Copy exactly the lines from the start of the data below through the one that carries "[00:18:42.63]", and only those.

[Stored data entries]
════════

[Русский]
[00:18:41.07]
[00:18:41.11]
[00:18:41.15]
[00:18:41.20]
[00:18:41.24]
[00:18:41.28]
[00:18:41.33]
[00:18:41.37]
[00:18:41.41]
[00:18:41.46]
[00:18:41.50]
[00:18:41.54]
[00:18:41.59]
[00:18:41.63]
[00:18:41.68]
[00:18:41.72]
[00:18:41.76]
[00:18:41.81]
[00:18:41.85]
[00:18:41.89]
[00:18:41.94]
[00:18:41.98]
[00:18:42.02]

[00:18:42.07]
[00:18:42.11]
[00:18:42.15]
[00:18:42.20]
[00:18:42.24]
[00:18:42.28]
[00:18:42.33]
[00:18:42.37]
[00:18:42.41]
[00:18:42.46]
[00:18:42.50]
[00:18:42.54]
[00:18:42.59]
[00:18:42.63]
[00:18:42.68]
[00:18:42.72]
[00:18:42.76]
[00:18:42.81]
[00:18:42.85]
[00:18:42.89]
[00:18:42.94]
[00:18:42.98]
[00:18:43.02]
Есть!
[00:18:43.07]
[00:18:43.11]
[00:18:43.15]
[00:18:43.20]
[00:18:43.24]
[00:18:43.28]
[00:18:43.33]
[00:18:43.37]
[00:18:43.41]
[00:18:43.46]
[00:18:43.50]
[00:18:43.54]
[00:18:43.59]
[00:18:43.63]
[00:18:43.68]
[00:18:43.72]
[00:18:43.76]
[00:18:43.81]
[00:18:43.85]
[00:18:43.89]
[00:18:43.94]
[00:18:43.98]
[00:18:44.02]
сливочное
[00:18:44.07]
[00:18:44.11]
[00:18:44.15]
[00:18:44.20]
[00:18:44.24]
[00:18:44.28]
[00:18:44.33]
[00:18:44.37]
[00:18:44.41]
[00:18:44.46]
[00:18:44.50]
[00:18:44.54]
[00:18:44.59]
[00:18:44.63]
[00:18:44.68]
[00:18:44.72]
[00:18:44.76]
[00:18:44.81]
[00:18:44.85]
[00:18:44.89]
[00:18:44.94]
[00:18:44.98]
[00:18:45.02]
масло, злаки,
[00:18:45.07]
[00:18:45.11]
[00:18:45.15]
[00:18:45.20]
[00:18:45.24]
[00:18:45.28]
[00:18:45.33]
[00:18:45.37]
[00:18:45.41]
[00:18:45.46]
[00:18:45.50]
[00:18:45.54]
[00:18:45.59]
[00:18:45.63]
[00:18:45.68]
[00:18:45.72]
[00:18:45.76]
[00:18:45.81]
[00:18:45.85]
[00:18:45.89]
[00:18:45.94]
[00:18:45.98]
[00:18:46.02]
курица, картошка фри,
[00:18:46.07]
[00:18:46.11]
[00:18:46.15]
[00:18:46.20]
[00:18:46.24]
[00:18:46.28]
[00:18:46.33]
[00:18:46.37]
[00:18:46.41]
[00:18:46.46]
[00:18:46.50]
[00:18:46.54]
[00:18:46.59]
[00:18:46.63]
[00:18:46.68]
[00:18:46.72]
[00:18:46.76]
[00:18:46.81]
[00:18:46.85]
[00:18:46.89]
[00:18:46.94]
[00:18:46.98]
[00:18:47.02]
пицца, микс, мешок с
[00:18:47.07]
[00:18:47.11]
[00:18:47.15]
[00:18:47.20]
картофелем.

════════

## Solution to the problem
[Русский]
[00:18:41.07]
[00:18:41.11]
[00:18:41.15]
[00:18:41.20]
[00:18:41.24]
[00:18:41.28]
[00:18:41.33]
[00:18:41.37]
[00:18:41.41]
[00:18:41.46]
[00:18:41.50]
[00:18:41.54]
[00:18:41.59]
[00:18:41.63]
[00:18:41.68]
[00:18:41.72]
[00:18:41.76]
[00:18:41.81]
[00:18:41.85]
[00:18:41.89]
[00:18:41.94]
[00:18:41.98]
[00:18:42.02]

[00:18:42.07]
[00:18:42.11]
[00:18:42.15]
[00:18:42.20]
[00:18:42.24]
[00:18:42.28]
[00:18:42.33]
[00:18:42.37]
[00:18:42.41]
[00:18:42.46]
[00:18:42.50]
[00:18:42.54]
[00:18:42.59]
[00:18:42.63]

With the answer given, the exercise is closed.